What the task asks:
Could the records below be restated word for word, without a single picture?

Dataset entries:
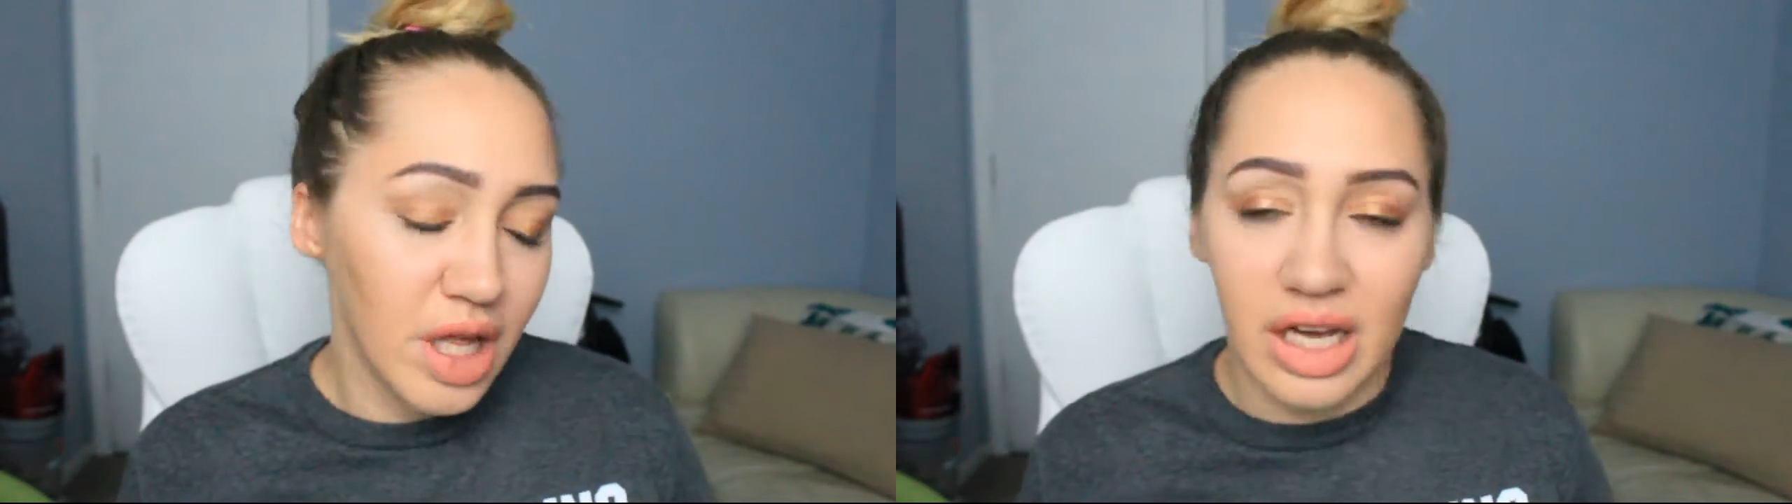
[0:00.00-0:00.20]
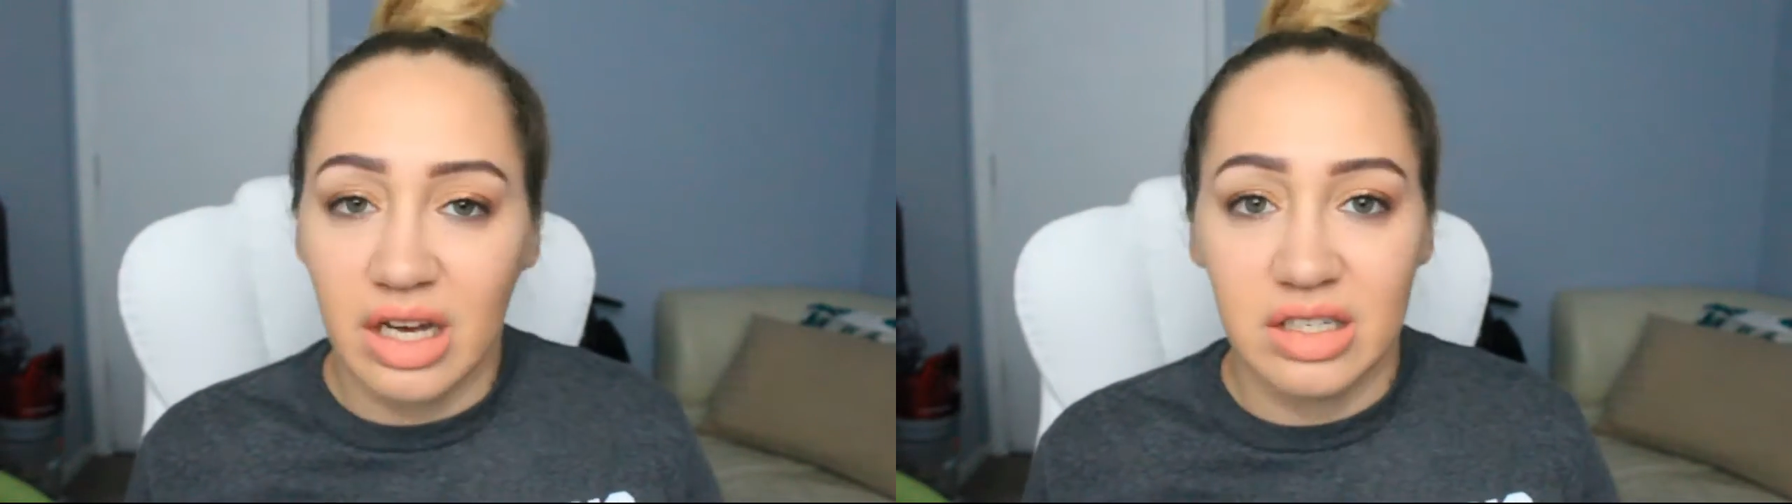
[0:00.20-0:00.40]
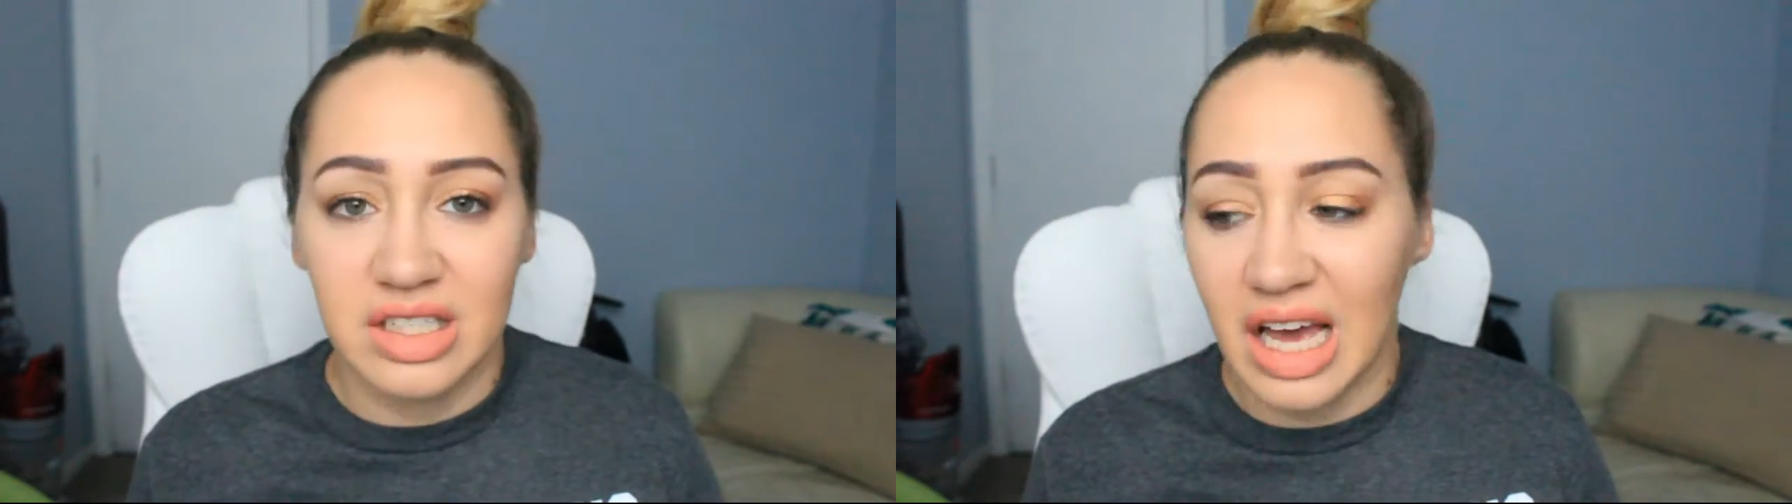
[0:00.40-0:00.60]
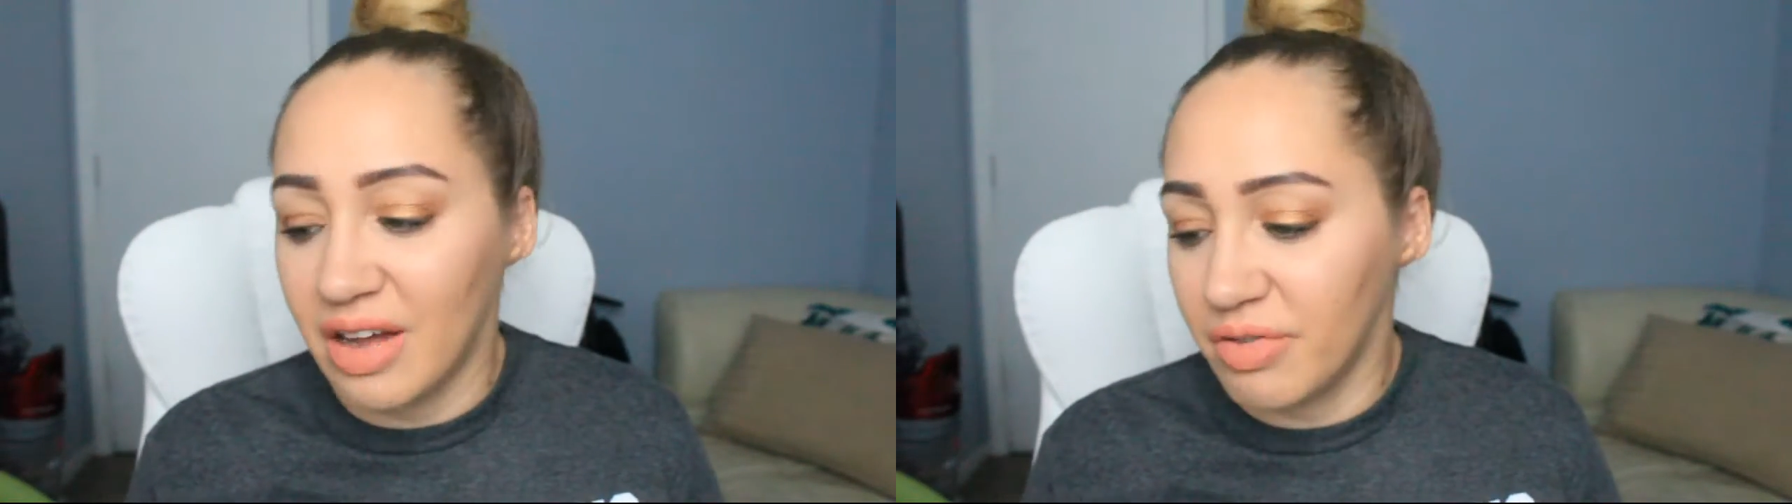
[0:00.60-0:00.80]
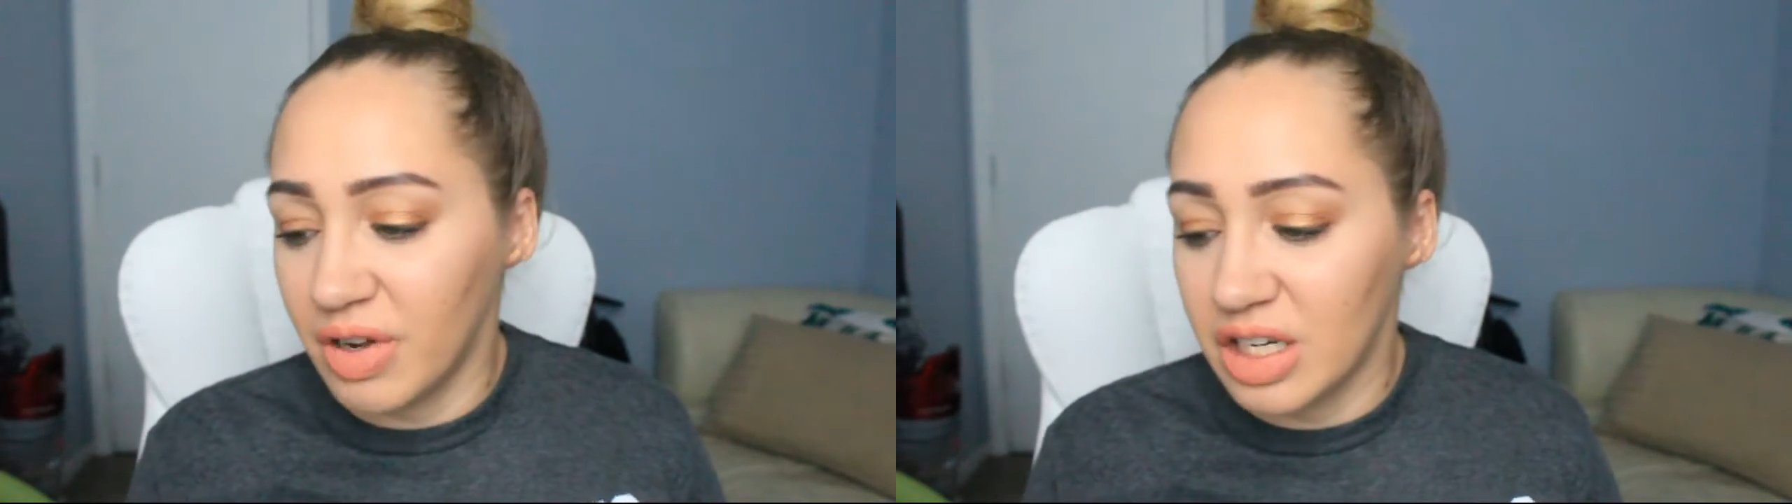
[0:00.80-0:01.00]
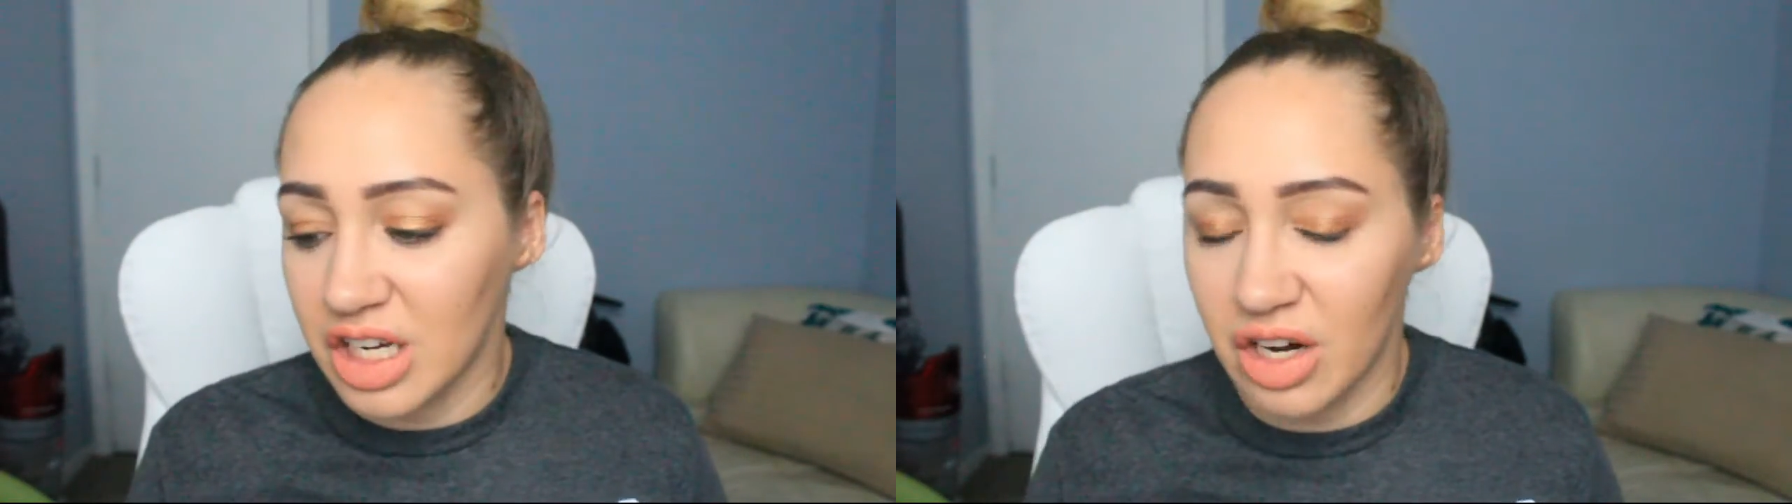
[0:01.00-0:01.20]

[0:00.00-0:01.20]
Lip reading: like a satin finish.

Solved exercise:
[0:00.00-0:00.20]
[0:00.20-0:00.40]
[0:00.40-0:00.60]
[0:00.60-0:00.80]
[0:00.80-0:01.00]
[0:01.00-0:01.20]

[0:00.00-0:01.20]
Lip reading: like a satin finish.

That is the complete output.